The Banzai pipeline and parsing

Parsing and rendering GitLab Flavored Markdown into HTML involves different components:

  • Banzai pipeline and it’s various filters
  • Markdown parser

The backend does all the processing for GLFM to HTML. This provides several benefits:

  • Security: We run robust sanitization which removes unknown tags, classes and ids.
  • References: Our reference syntax requires access to the database to resolve issues, etc, as well as redacting references in which the user has no access.
  • Consistency: We want to provide users with a consistent experience, which includes full support of the GLFM syntax and styling. Having a single place where the processing is done allows us to provide that.
  • Caching: We cache the HTML in our database when possible, such as for issue or MR descriptions, or comments.
  • Quick actions: We use a specialized pipeline to process quick actions, so that we can better detect them in Markdown text.
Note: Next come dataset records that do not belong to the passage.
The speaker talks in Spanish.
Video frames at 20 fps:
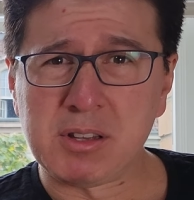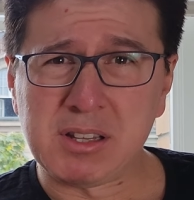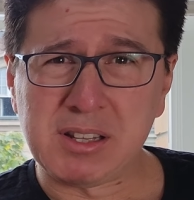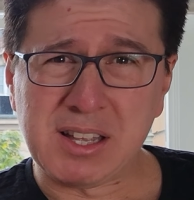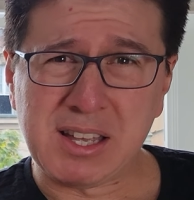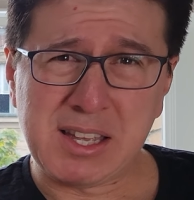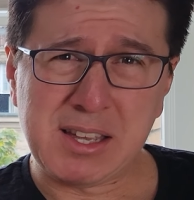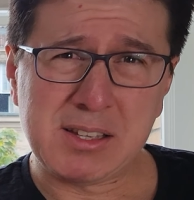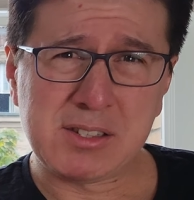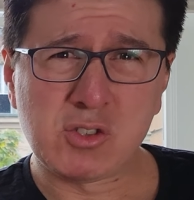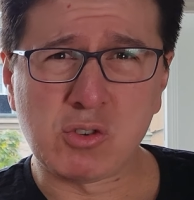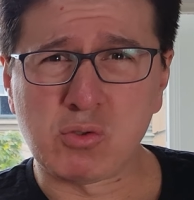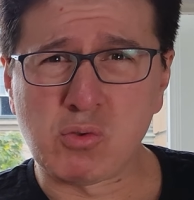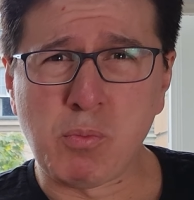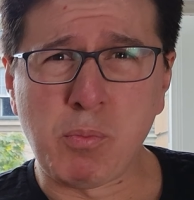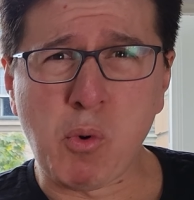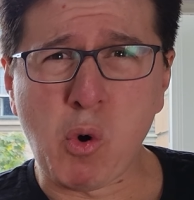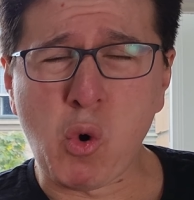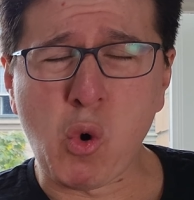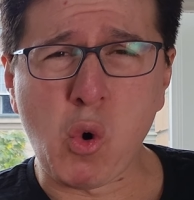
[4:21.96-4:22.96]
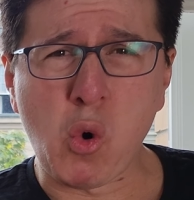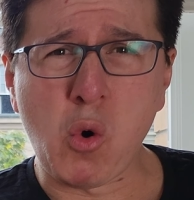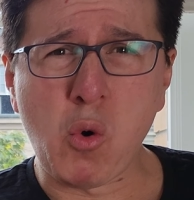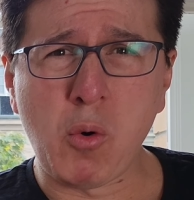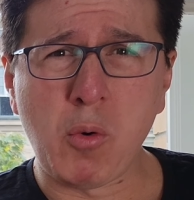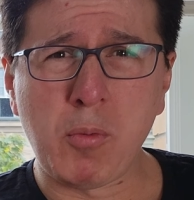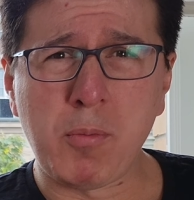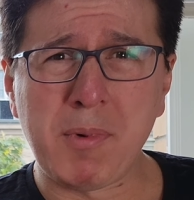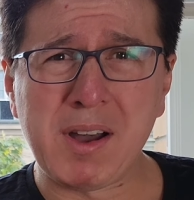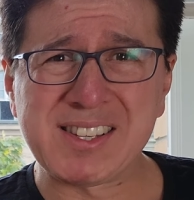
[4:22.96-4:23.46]
eh, son un
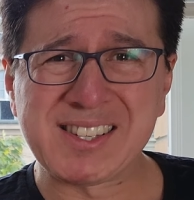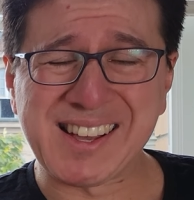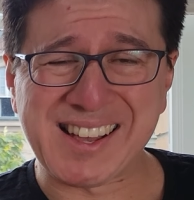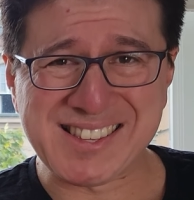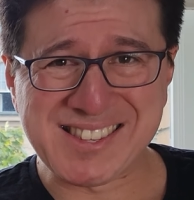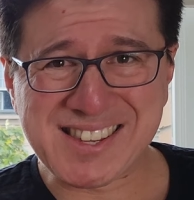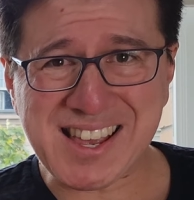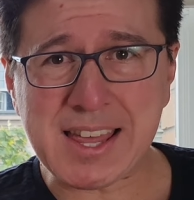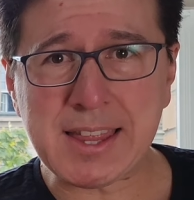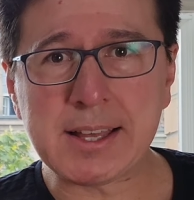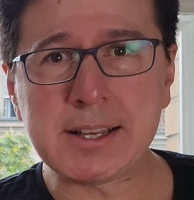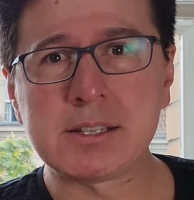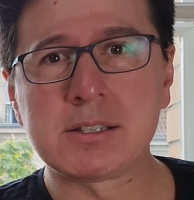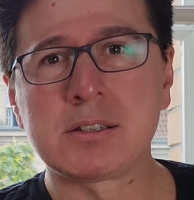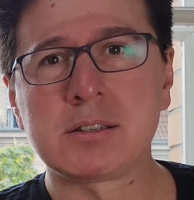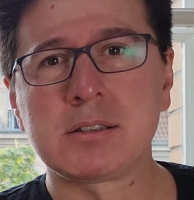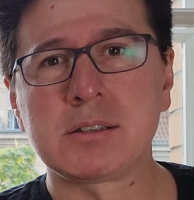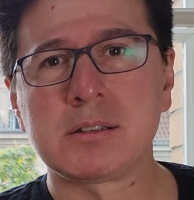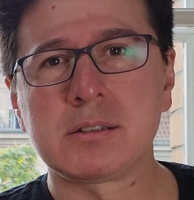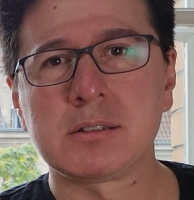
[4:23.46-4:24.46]
poco más cansadas,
The frontend handles certain aspects when displaying:

  • Math blocks
  • Mermaid blocks
  • Enforcing certain limits, such as excessive number of math or mermaid blocks.

The Banzai pipeline

Named after the surf reef break in Hawaii, the Banzai pipeline consists of various filters (lib/banzai/filters) where Markdown and HTML is transformed in each one, in a pipeline fashion. Various pipelines (lib/banzai/pipeline) are defined, each with a different sequence of filters, such as AsciiDocPipeline, EmailPipeline.

The html-pipeline gem implements the pipeline/filter mechanism.

The primary pipeline is the FullPipeline, which is a combiantion of the PlainMarkdownPipeline and the GfmPipeline.

PlainMarkdownPipeline

This pipeline contains the filters for transforming raw Markdown into HTML, handled primarily by the Filter::MarkdownFilter.

Filter::MarkdownFilter

This filter interfaces with the actual Markdown parser. The primary parser uses our gitlab-glfm-markdown Ruby gem that uses the comrak Rust crate.

A secondary deprecated parser engine uses the commonmarker Ruby gem to interact with the cmark-gfm library.

Text is passed into this filter, and by calling the specified parser engine, generates the corresponding basic HTML.

GfmPipeline

This pipeline contains all the filters that perform the additional transformations on raw HTML into what we consider rendered GLFM. A Nokogiri document gets passed into each of these filters, and they perform the various transformations. For example, EmojiFitler, CommitTrailersFilter, or SanitizationFilter. Anything that can’t be handled by the initial Markdown parsing gets handled by these filters.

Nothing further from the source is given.